What is needed —
When you copy the data that follows, reproduce every word exactly and leave out the images.
[Supplied records]
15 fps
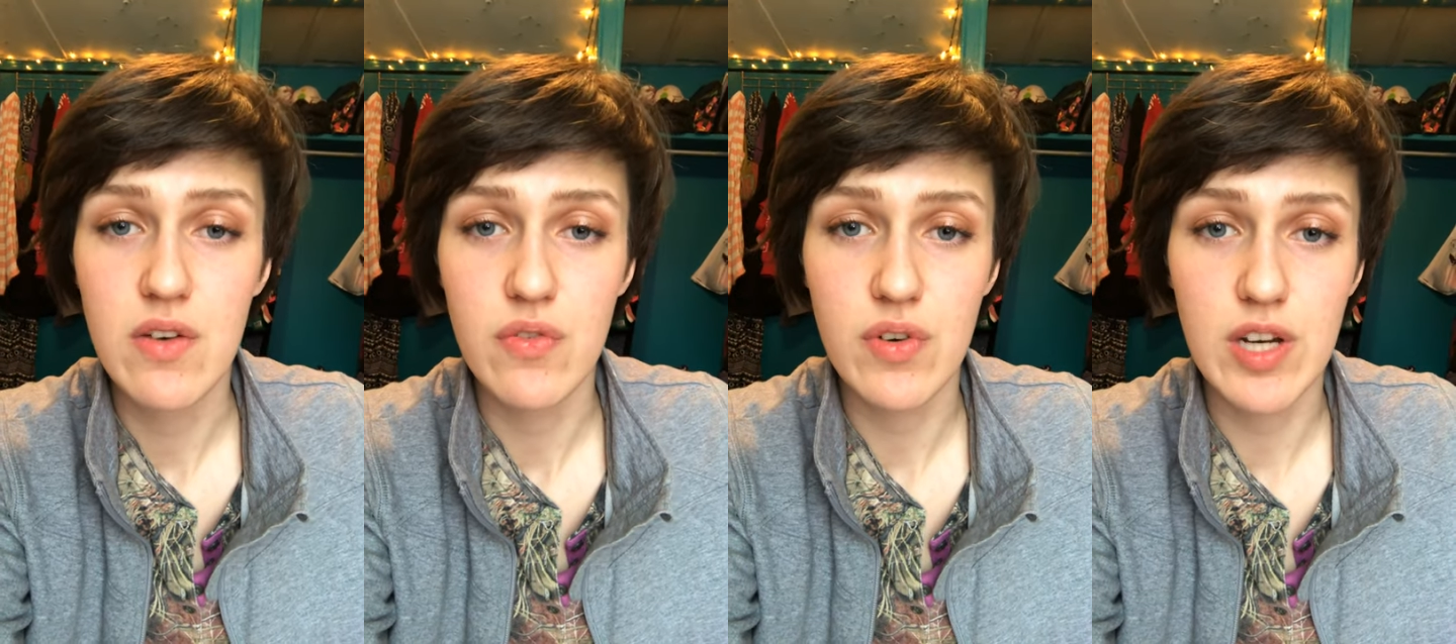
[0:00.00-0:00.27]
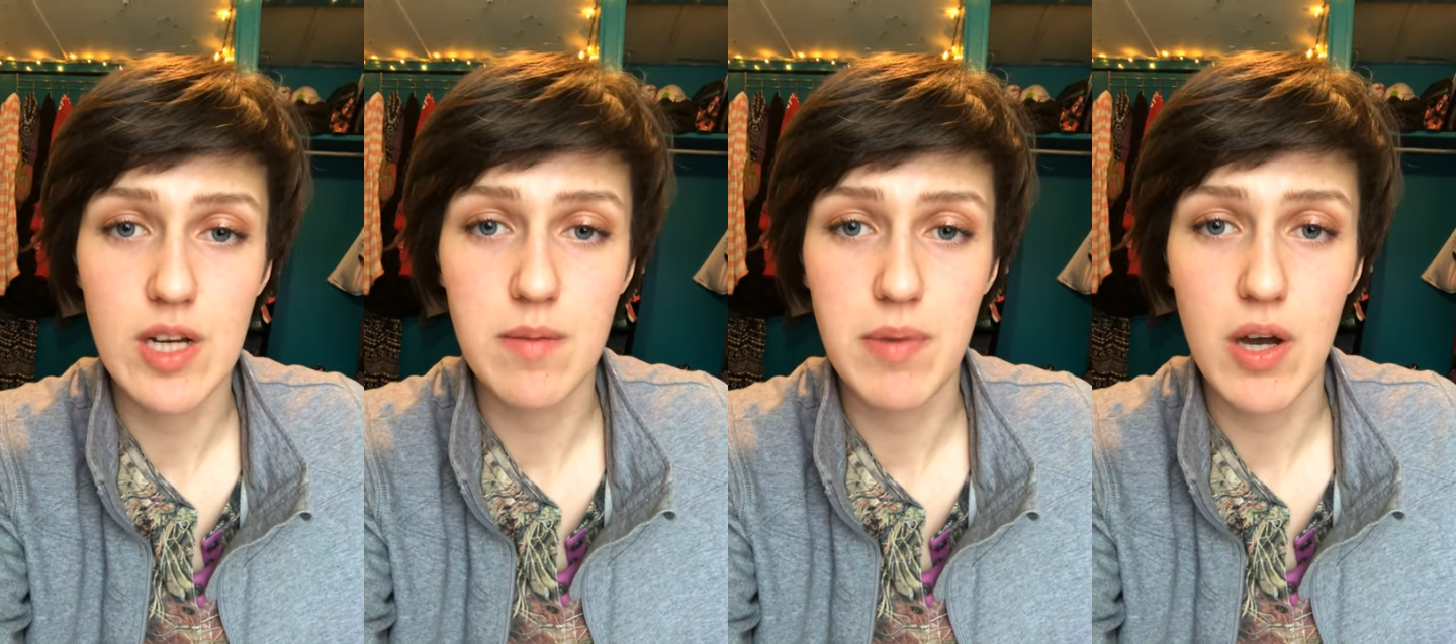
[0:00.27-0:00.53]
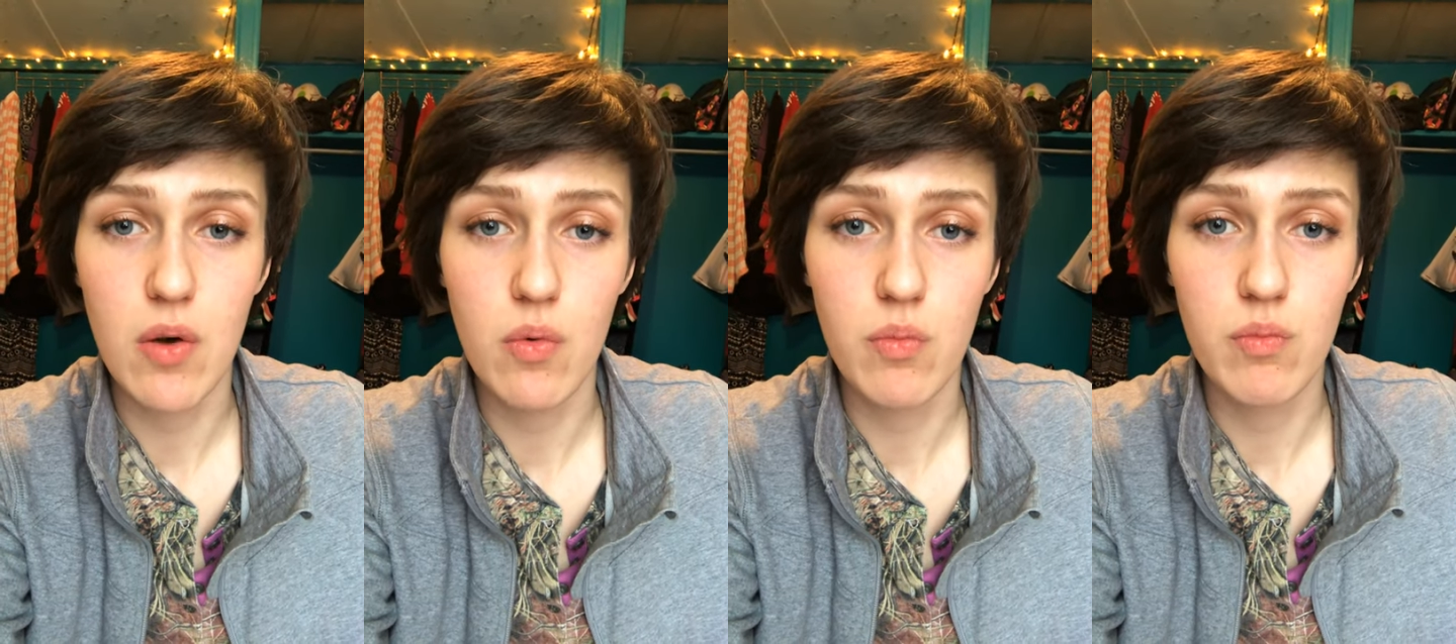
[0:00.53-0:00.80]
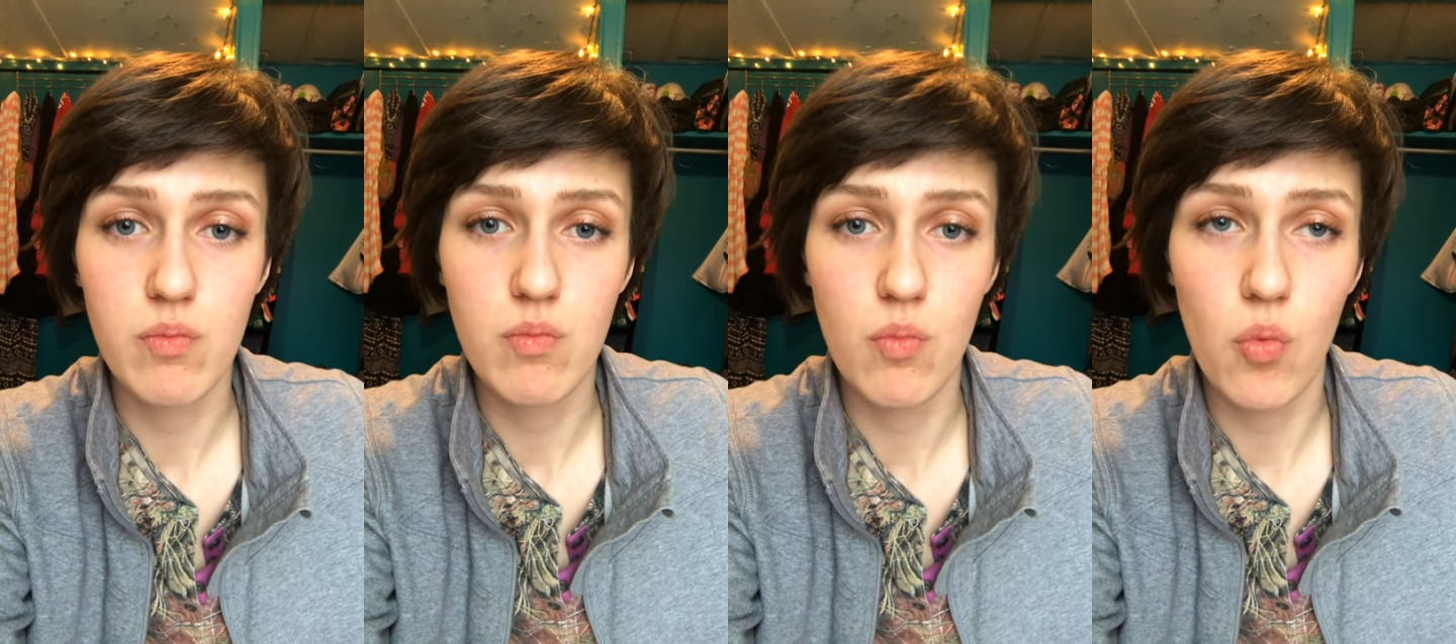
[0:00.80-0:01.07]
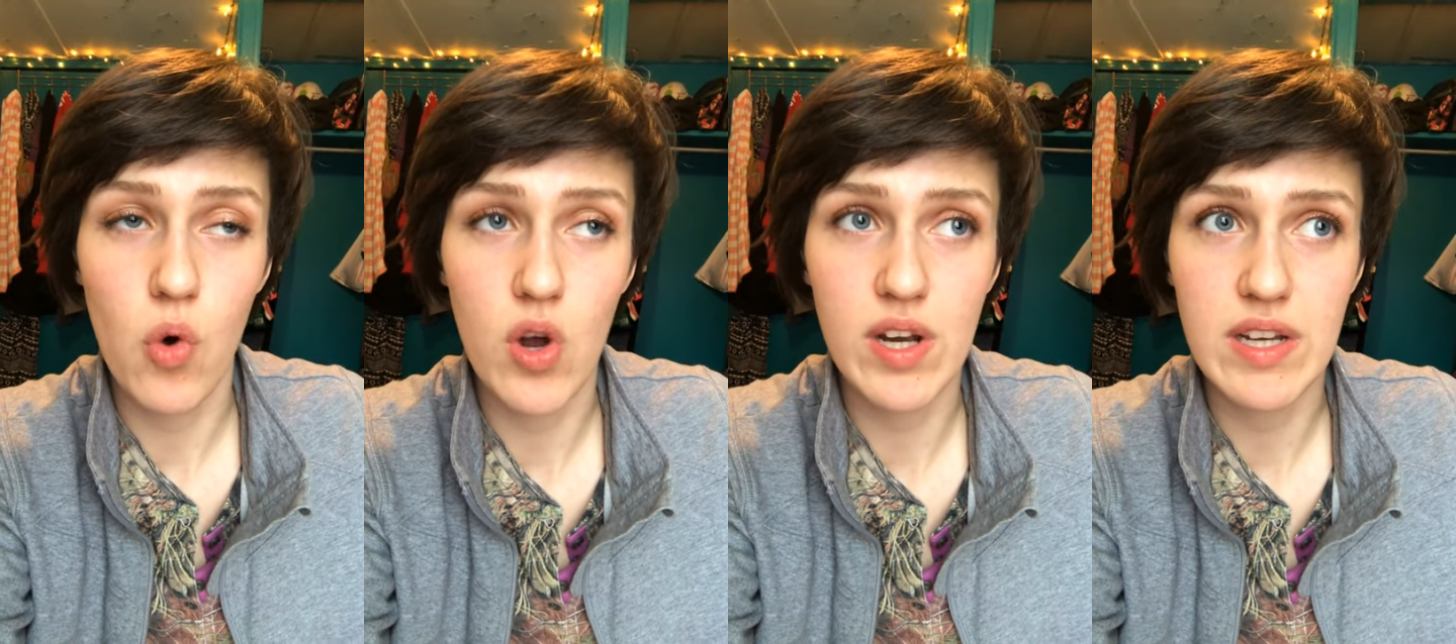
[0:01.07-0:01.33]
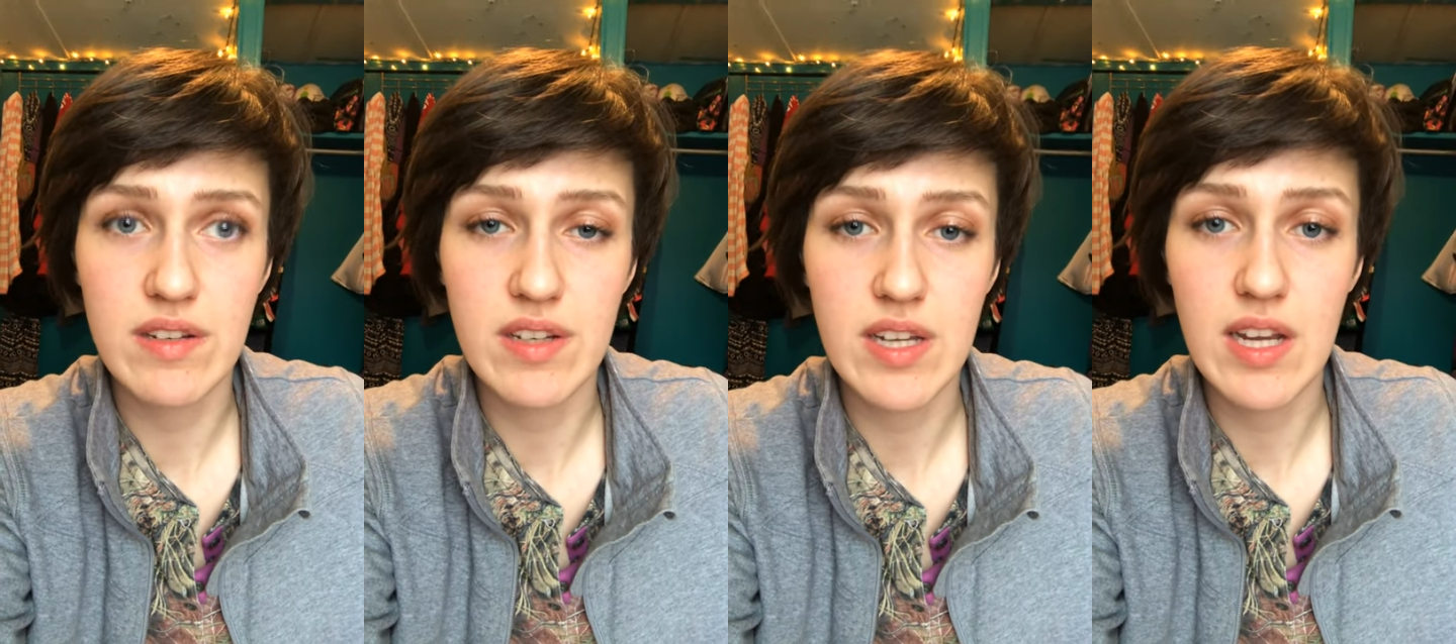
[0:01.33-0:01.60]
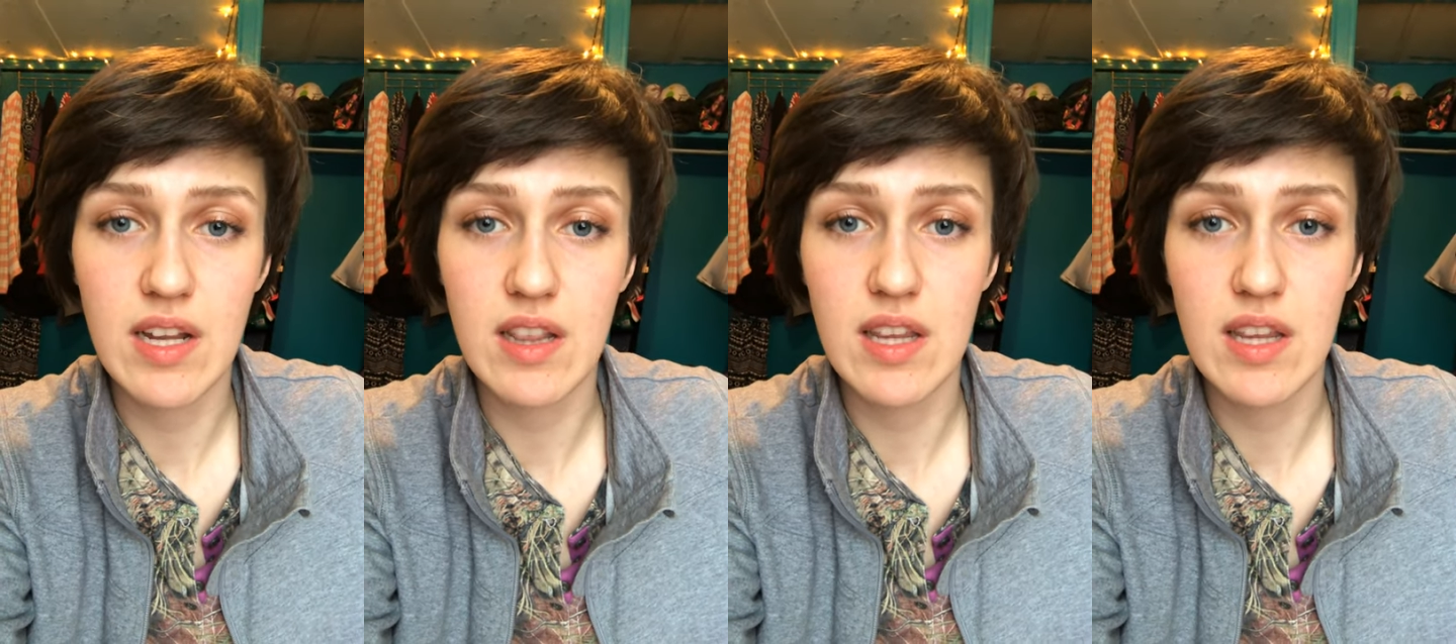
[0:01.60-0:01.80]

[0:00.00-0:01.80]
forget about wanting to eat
[/Supplied records]
Solution to the exercise —
15 fps
[0:00.00-0:00.27]
[0:00.27-0:00.53]
[0:00.53-0:00.80]
[0:00.80-0:01.07]
[0:01.07-0:01.33]
[0:01.33-0:01.60]
[0:01.60-0:01.80]

[0:00.00-0:01.80]
forget about wanting to eat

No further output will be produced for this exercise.